### Extracted records ###
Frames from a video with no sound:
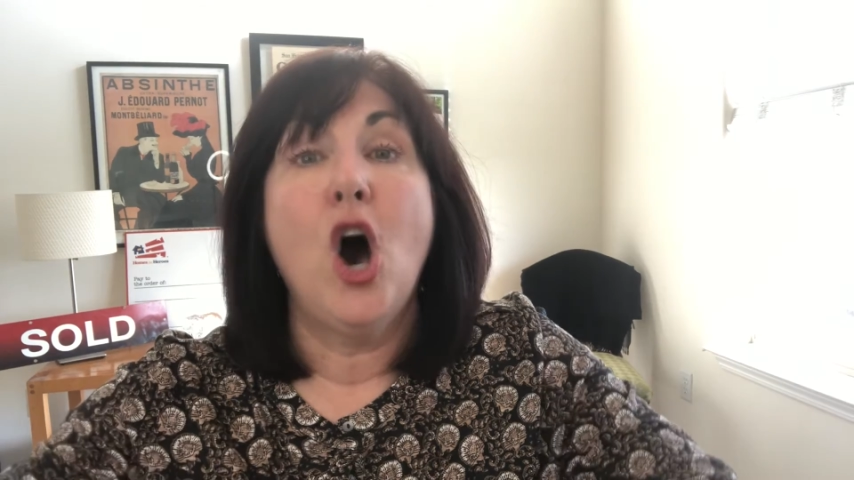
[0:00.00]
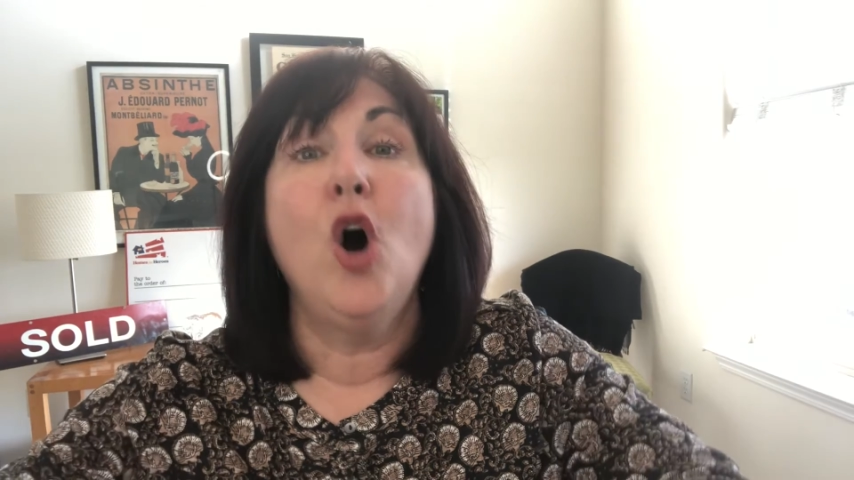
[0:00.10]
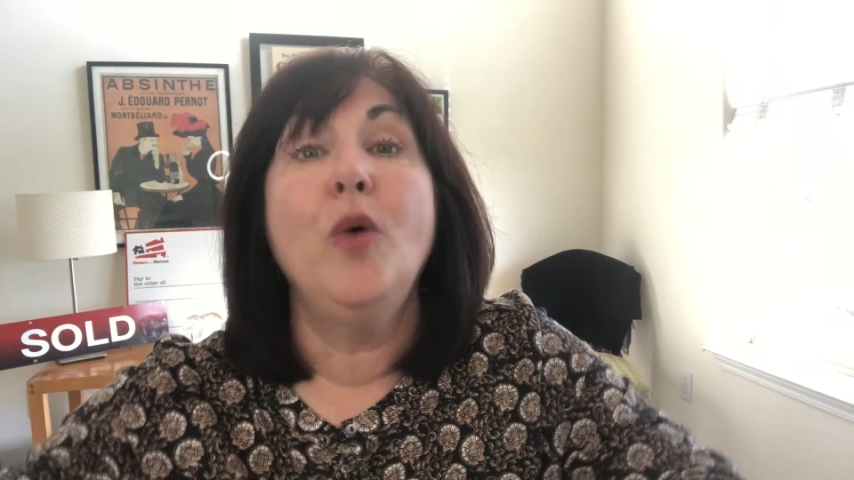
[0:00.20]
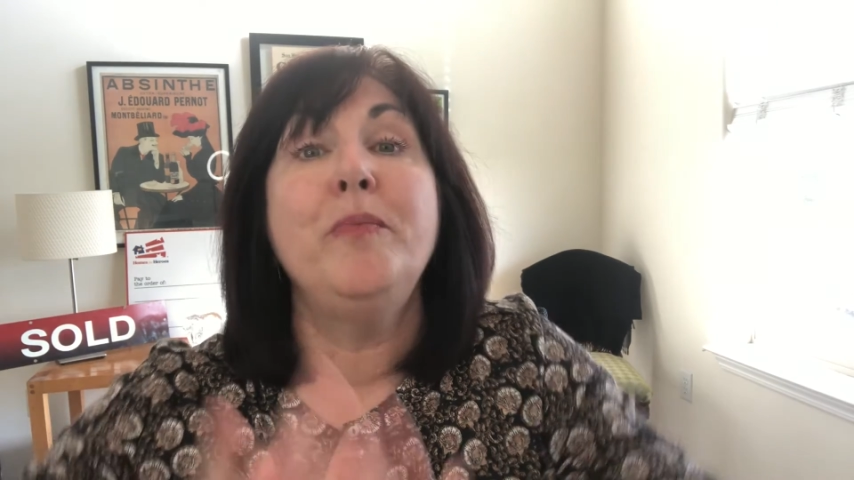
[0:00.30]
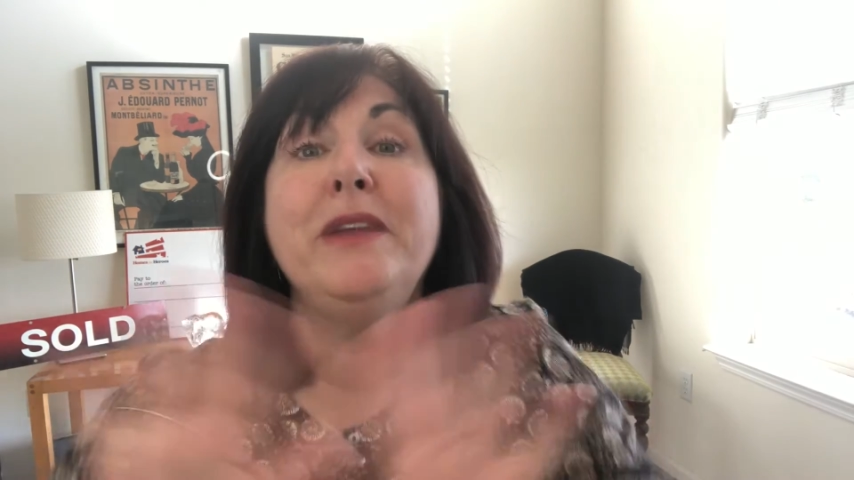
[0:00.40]
a
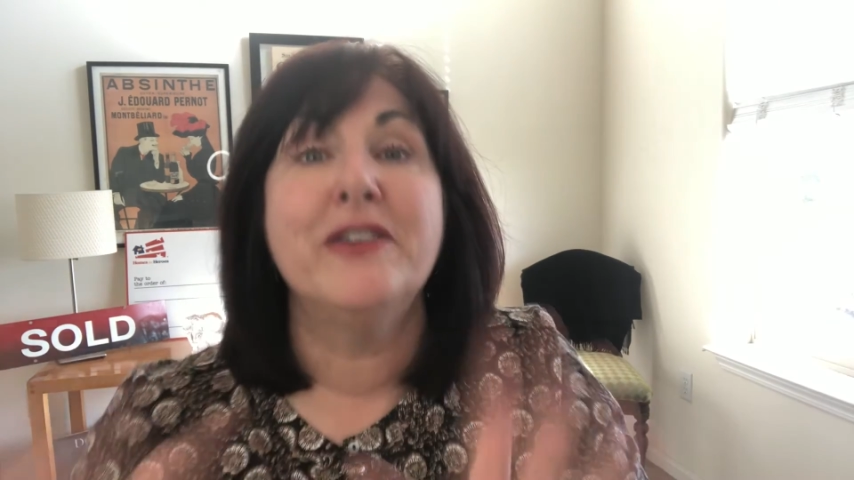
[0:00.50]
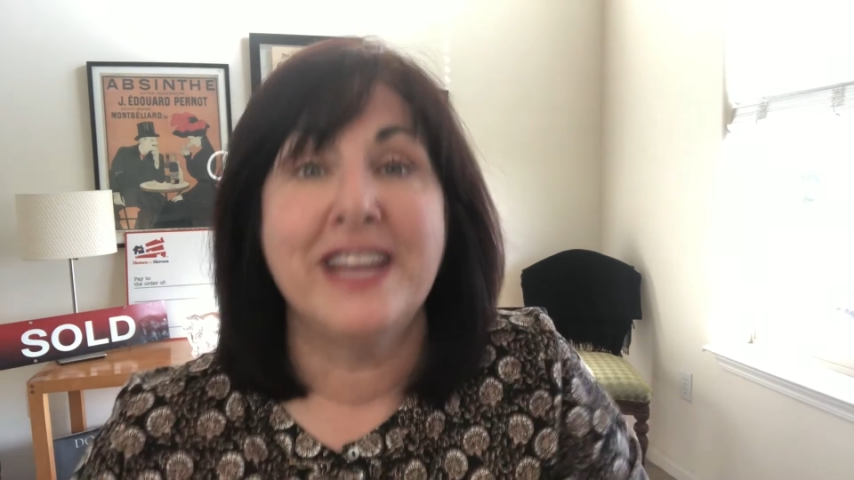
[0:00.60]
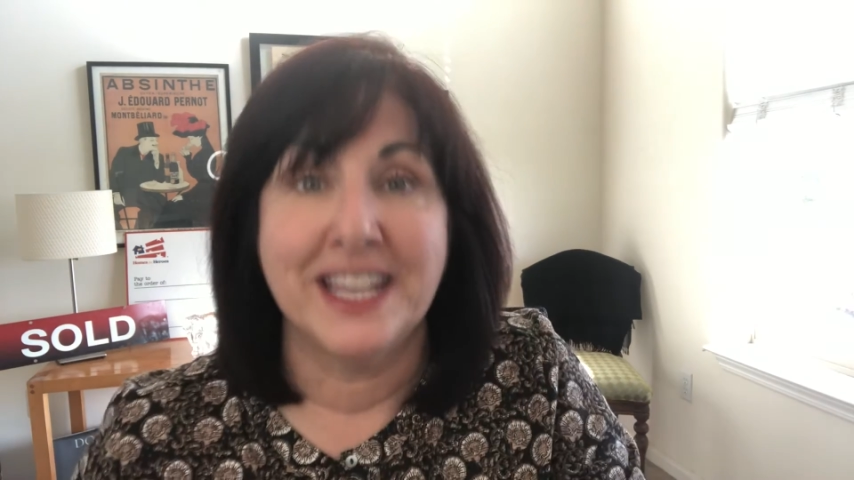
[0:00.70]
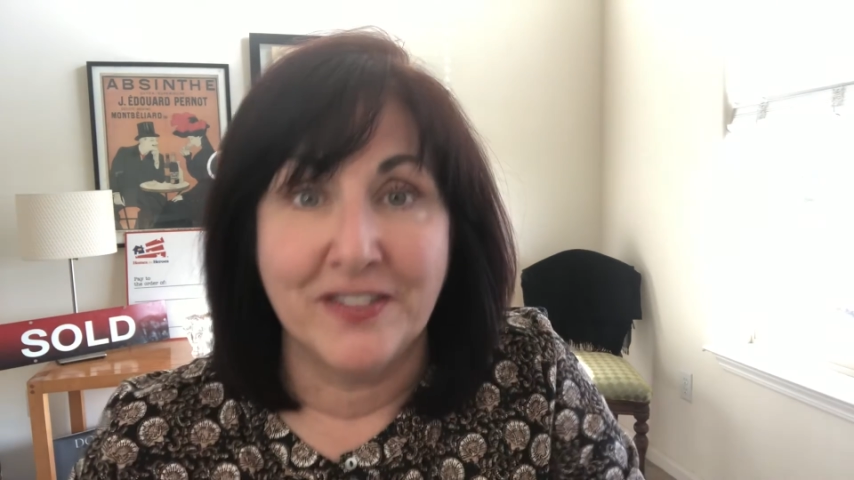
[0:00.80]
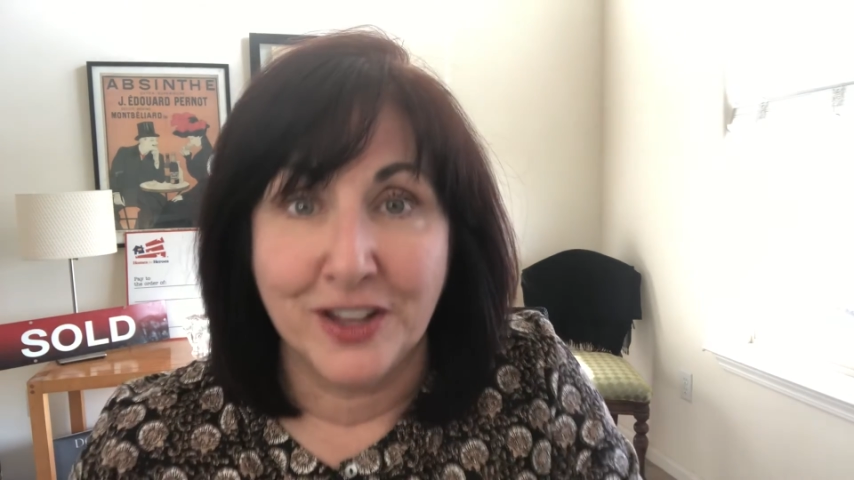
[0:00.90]
whole
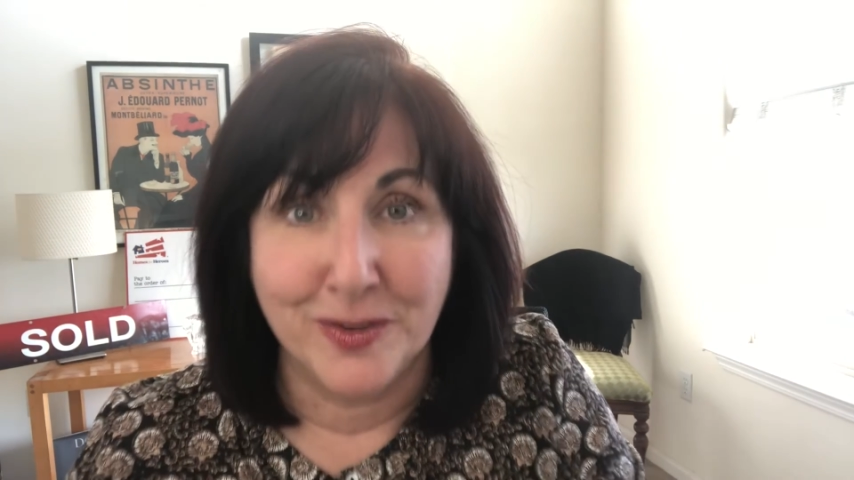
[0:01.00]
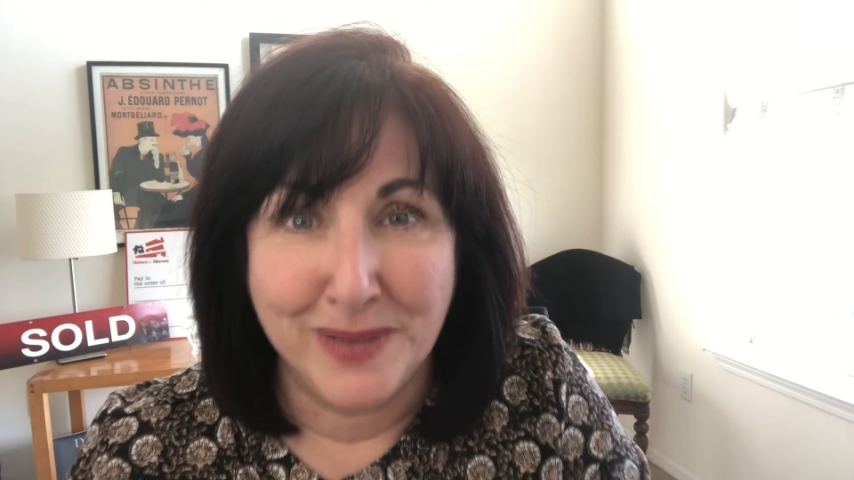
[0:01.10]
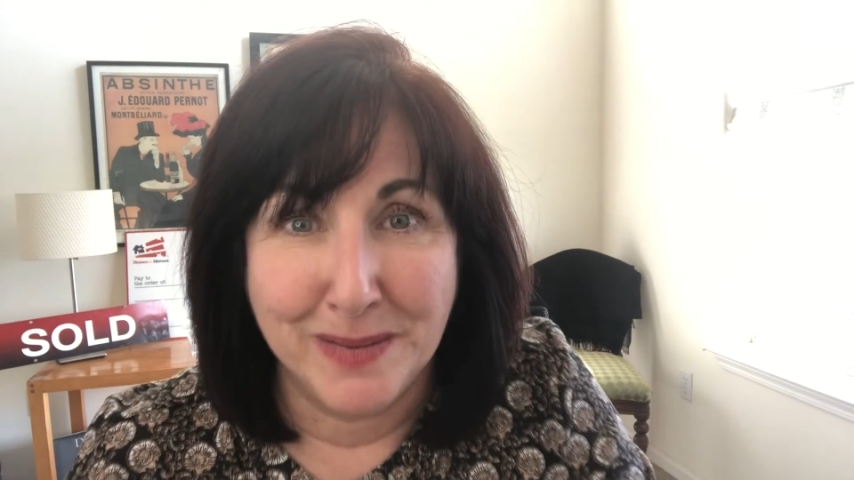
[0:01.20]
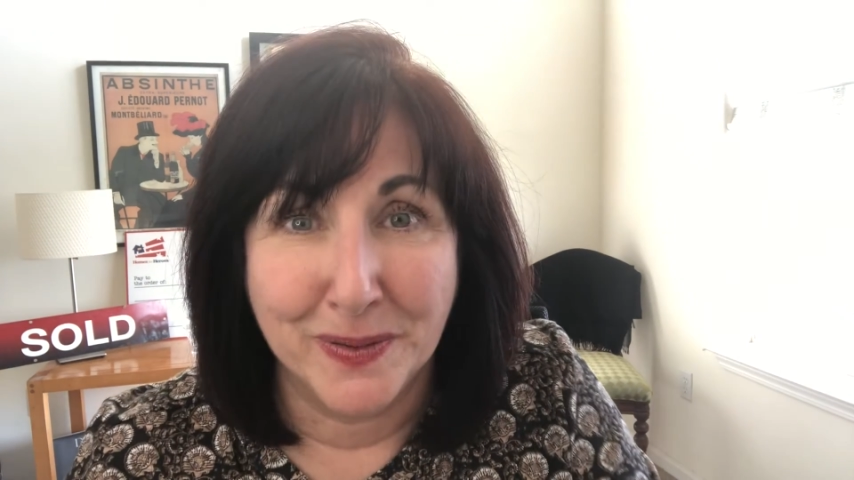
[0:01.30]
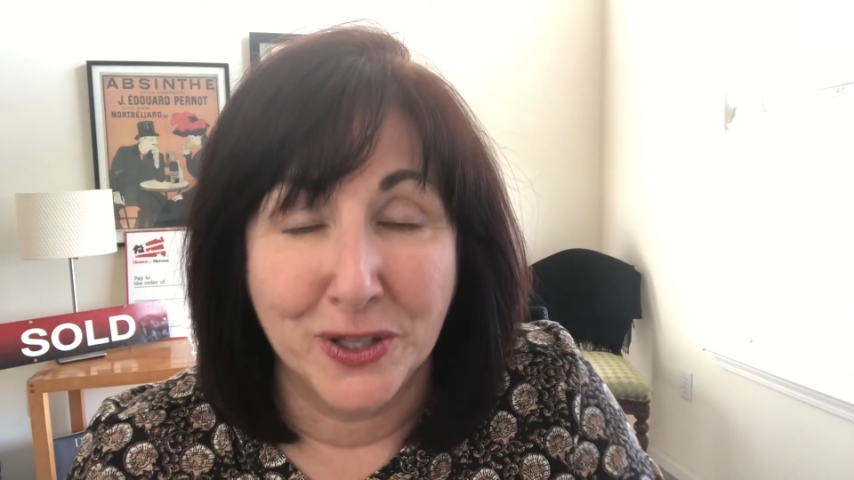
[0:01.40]
myriad of other
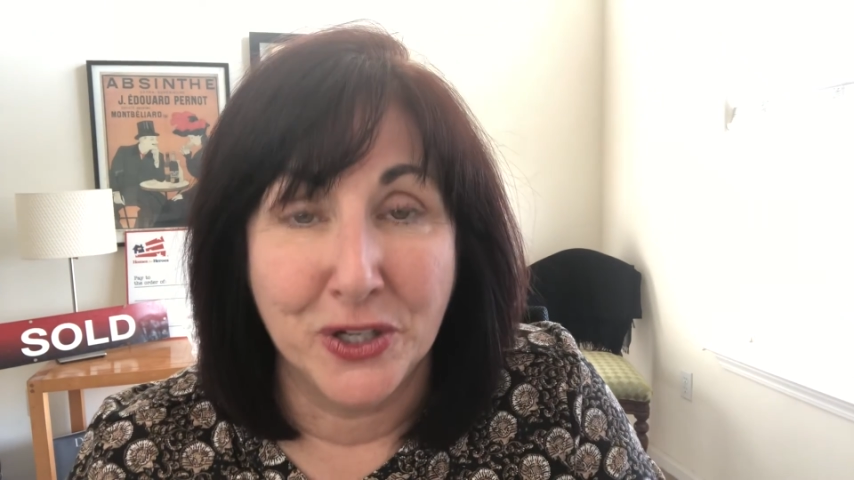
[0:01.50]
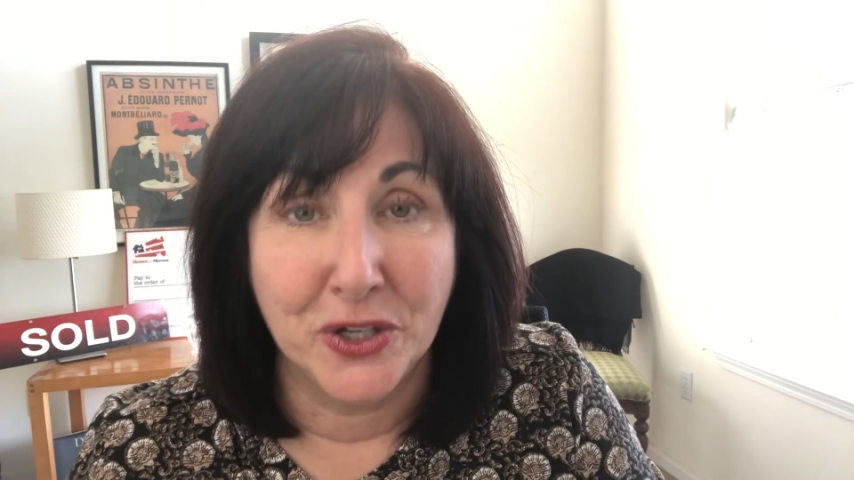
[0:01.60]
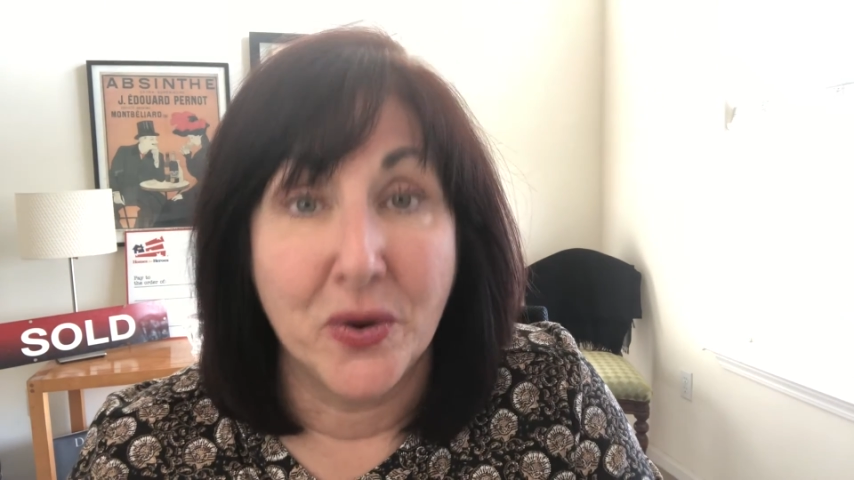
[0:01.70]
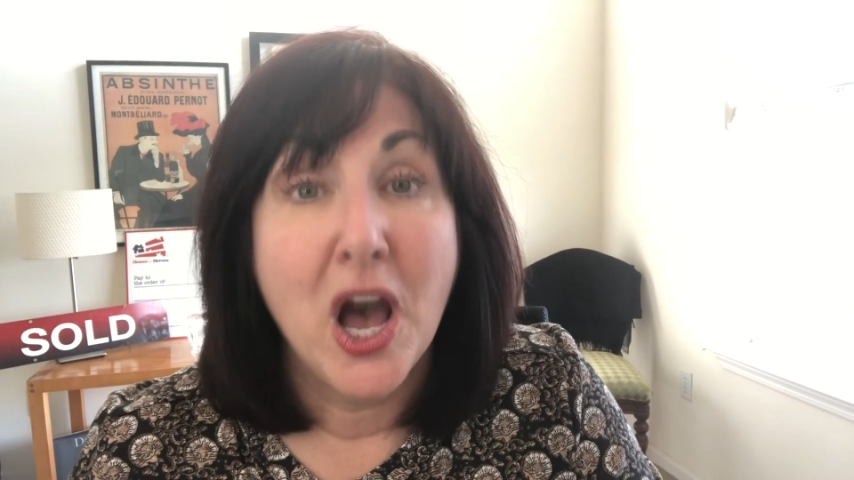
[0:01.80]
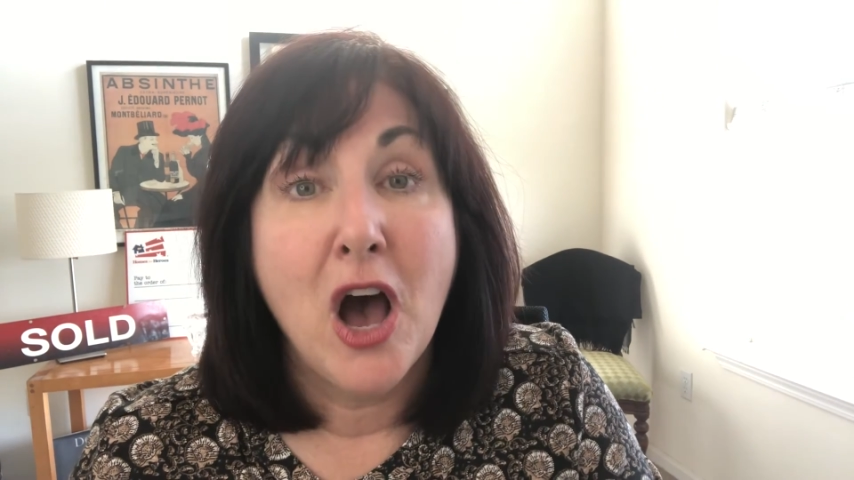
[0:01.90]
people who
###
• Task to carry out: Give all the entries again exactly, dropping each picture.

• Solution below:
Frames from a video with no sound:
[0:00.00]
[0:00.10]
[0:00.20]
[0:00.30]
[0:00.40]
a
[0:00.50]
[0:00.60]
[0:00.70]
[0:00.80]
[0:00.90]
whole
[0:01.00]
[0:01.10]
[0:01.20]
[0:01.30]
[0:01.40]
myriad of other
[0:01.50]
[0:01.60]
[0:01.70]
[0:01.80]
[0:01.90]
people who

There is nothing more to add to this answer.